On October 31, 1814, American Major Robert Crutchfield, leading a combined brigade which included light dragoons under Captain John A. Burd, attempted to ambush a British amphibious raiding force consisting of Royal Marines and Royal Navy sailors. Burd's dragoons were ordered to ambush the raiding force in conjunction with the rest of the brigade. However, Burd and his dragoons charged the British when they spotted them instead of waiting for the rest of Crutchfield's brigade. The troops the dragoons attacked were surprised and asked for quarter, though someone shouted an order to retreat and the dragoons began withdrawing. Burd realizing the error, ordered his men to form up and charge again, though by this point the formerly surrendering troops had regrouped and formed a defensive line behind a fence breastwork.

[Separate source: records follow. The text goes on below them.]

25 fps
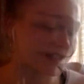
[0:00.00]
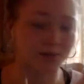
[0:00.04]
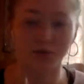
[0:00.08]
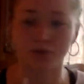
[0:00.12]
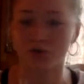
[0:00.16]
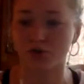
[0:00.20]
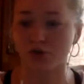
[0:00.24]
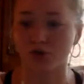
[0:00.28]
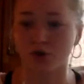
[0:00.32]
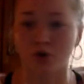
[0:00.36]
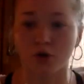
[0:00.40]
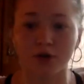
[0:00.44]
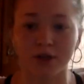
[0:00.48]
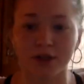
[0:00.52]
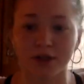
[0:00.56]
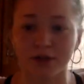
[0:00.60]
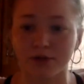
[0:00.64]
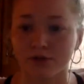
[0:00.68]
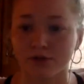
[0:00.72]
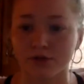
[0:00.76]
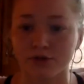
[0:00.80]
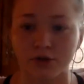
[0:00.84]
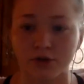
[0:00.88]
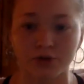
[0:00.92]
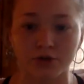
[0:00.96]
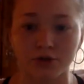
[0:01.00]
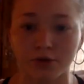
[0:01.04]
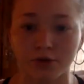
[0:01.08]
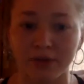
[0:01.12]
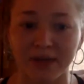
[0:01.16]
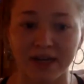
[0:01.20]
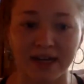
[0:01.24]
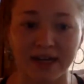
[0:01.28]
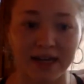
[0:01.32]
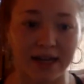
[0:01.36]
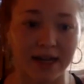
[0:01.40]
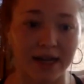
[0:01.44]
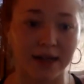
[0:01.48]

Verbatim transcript: But scrolling through social media,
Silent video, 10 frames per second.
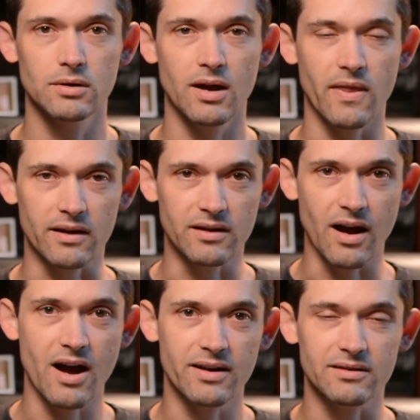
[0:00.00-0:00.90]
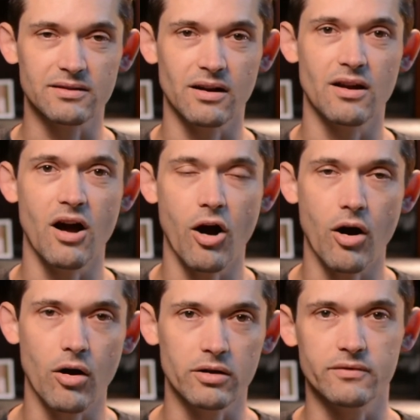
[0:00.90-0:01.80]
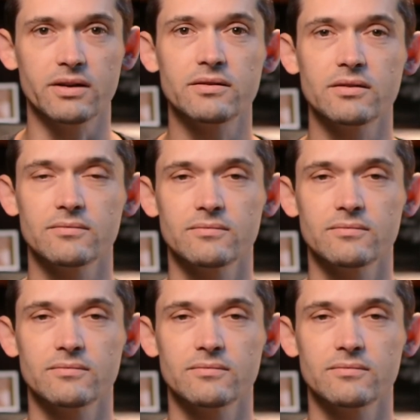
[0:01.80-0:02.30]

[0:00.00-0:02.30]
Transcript: and that God has done all of it,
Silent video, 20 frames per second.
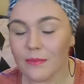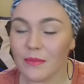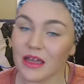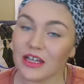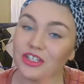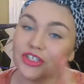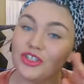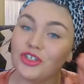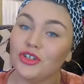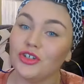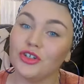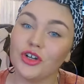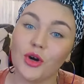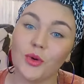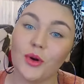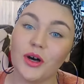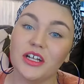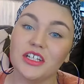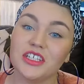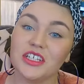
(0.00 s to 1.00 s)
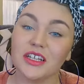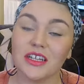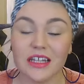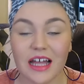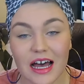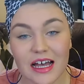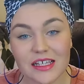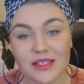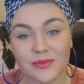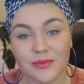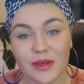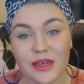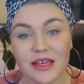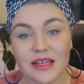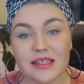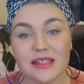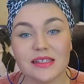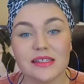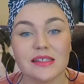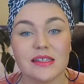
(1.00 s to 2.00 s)
Make sure you go watch last
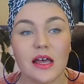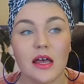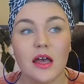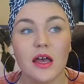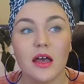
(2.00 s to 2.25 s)
week's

The British proceeded to fire a volley at the charging dragoons, wounding Burd. The dragoons withdrew with two prisoners, having suffering two men wounded and a further two captured. The rest of the brigade finally arrived as the raiding party was withdrawing in an orderly matter onto their barges. The Americans opened fire with their small arms and cannons, slightly damaging two barges, but the British warships offshore bombarded Crutchfield's brigade, scattering it and allowing the British to withdraw safely. Despite being forced to withdraw, the brigade captured five more prisoners.